Perludem Jelaskan 4 Bahaya Presidential Threshold 20% Bagi Indonesia
Berita

Perludem Jelaskan 4 Bahaya Presidential Threshold 20% Bagi Indonesia

Argumentasi pemohon menyatakan syarat Presidential Threshold 20% menghambat demokrasi dalam Pilpres 2019.

Oleh:
Normand Edwin Elnizar
Bacaan 2 Menit
Titi Anggraini (paling kiri) dan Jimly Ashshiddiqie (peci hitam) dalam diskusi ILUNI UI, Kamis(12/7). Foto: NEE
Titi Anggraini (paling kiri) dan Jimly Ashshiddiqie (peci hitam) dalam diskusi ILUNI UI, Kamis(12/7). Foto: NEE

Permohonan uji materil Pasal 222 UU No.7 Tahun 2017 tentang Pemilihan Umum (UU Pemilu) tengah diperjuangkan di Mahkamah Konstitusi. Hal yang dipersoalkan adalah syarat ambang batas suara di DPR untuk bisa mencalonkan Presiden (Presidential Threshold).

 

Dalam diskusi Ikatan Alumni Universitas Indonesia (ILUNI UI), Kamis (12/7) di Kampus UI Salemba, Jakarta, Direktur Eksekutif Perkumpulan untuk Pemilu dan Demokrasi (Perludem), Titi Anggraini, menjelaskan apa saja bahaya pengaturan ini. Sejumlah pandangan Titi dibenarkan oleh Ketua pertama Mahkamah Konstitusi, Jimly Asshiddiqie yang memberikan sambutan pembuka.

 

UU Pemilu diundangkan pada 15 Agustus 2017 dengan sejumlah ketentuan baru dibandingkan versi sebelumnya.  Sejak saat itu, tercatat UU Pemilu ini sudah beberapa kali diuji materi ke Mahkamah Konstitusi.

 

Kali ini, sejumlah tokoh dan organisasi masyarakat ramai-ramai mengujikan Pasal 222 UU Pemilu karena dianggap membahayakan demokrasi Indonesia. Para pemohon menilai ada pelanggaran konstitusional soal Presidential Threshold 20%. Ketentuan ini menurut mereka melanggar 3 pasal dalam konstitusi.

 

Pasangan Calon diusulkan oleh Partai Politik atau Gabungan Partai Politik Peserta Pemilu yang memenuhi persyaratan perolehan kursi paling sedikit 20% (dua puluh persen) dari jumlah kursi DPR atau memperoleh 25% (dua puluh lima persen) dari suara sah secara nasional pada Pemilu anggota DPR sebelumnya. (Pasal 222 UU Pemilu)

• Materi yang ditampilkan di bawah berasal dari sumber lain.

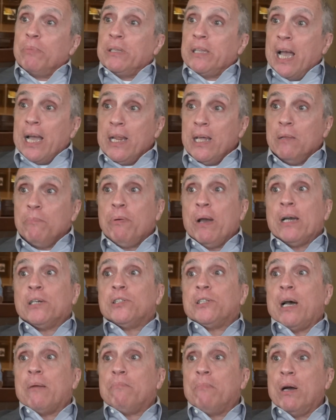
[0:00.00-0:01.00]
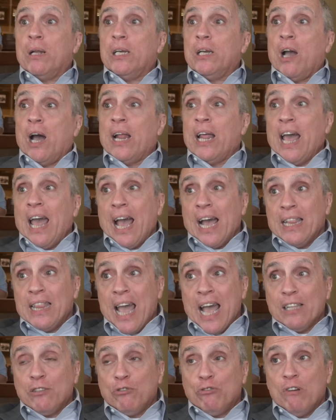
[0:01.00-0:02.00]
But they didn't pass that money on. And
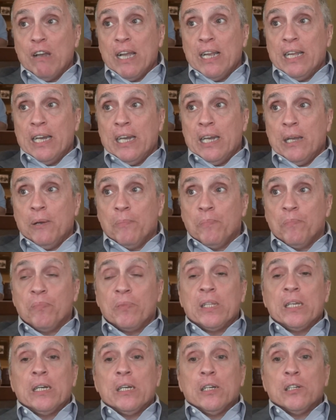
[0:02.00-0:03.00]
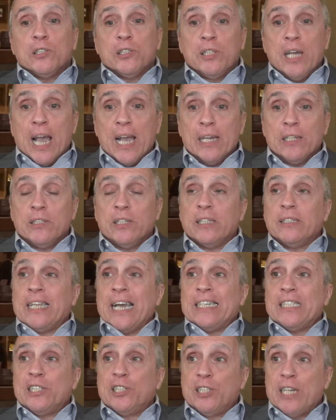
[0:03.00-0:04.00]
that treaty states
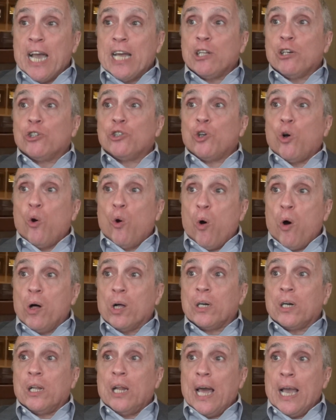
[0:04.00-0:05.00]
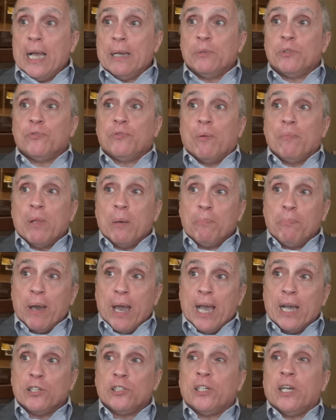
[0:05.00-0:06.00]
that settles all claims from the
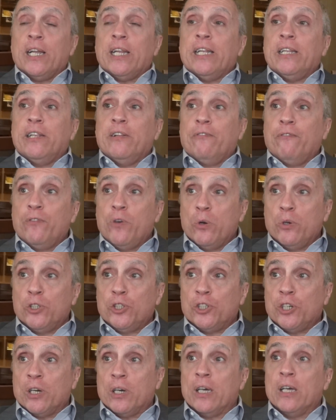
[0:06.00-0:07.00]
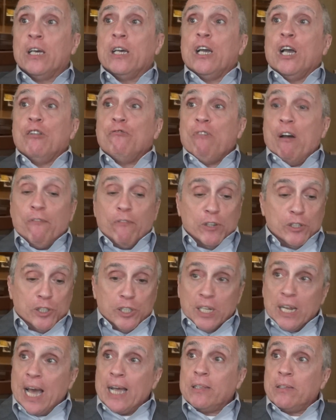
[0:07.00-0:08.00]
past and in the future in reference
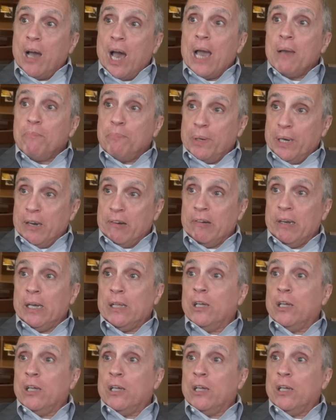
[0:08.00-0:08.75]
to that time period.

Pasal UUD 1945 yang dilanggar:

Pasal 6 Ayat (1), Pasal 6 Ayat (2), Pasal 6A Ayat (1), Pasal 6A Ayat (2), Pasal 6A Ayat (3), Pasal 6A ayat (4), Pasal 6A ayat (5), Pasal 22E Ayat (1), Pasal 22E Ayat (2), Pasal 22E Ayat (6), dan Pasal 28D Ayat (1) UUD 1945.

Pasal 6

  1. Calon Presiden dan calon Wakil Presiden harus seorang warga negara Indonesia sejak kelahirannya dan tidak pernah menerima kewarganegaraan lain karena kehendaknya sendiri, tidak pernah mengkhianati negara, serta mampu secara rohani dan jasmani untuk melaksanakan tugas dan kewajiban sebagai Presiden dan Wakil Presiden.
  1. Syarat-syarat untuk menjadi Presiden dan WakilPresiden diatur lebih lanjut dengan undang-undang.

Pasal 6A

  1. Presiden dan Wakil Presiden dipilih dalam satu pasangan secara langsung oleh rakyat.
  1. Pasangan calon Presiden dan Wakil Presiden diusulkan oleh partai politik atau gabungan partai politik peserta pemilihan umum sebelum pelaksanaan pemilihan umum.
  1. Pasangan calon Presiden dan Wakil Presiden yang mendapatkan suara lebih dari lima puluh persen dari jumlah suara dalam pemilihan umum dengan sedikitnya dua puluh persen suara di setiap provinsi yang tersebar di lebih dari setengah jumlah provinsi di Indonesia, dilantik menjadi Presiden dan Wakil Presiden.
  1. Dalam hal tidak ada pasangan calon Presiden dan Wakil Presiden terpilih, dua pasangan calon yang memperoleh suara terbanyak pertama dan kedua dalam pemilihan umum dipilih oleh rakyat secara langsung dan pasangan yang memperoleh suara rakyat terbanyak dilantik sebagai Presiden dan Wakil Presiden.
  1. Tata cara pelaksanaan pemilihan Presiden dan Wakil Presiden lebih lanjut diatur dalam undang-undang.

 

Yang dipersoalkan para pemohon adalah persyaratan perolehan kursi paling sedikit 20% dari jumlah kursi DPR atau memperoleh 25% dari suara sah secara nasional pada Pemilu anggota DPR sebelumnya untuk bisa mengusung calon Presiden dan Wakil Presiden.

 

Direktur Eksekutif Perludem Titi Anggraini menjelaskan bahwa Pasal 222 UU Pemilu membuat masyarakat tidak bisa memiliki pilihan calon Presiden berkualitas. “Ada intensi menciptakan calon tunggal, bukan lagi keragaman pilihan,” kata Titi.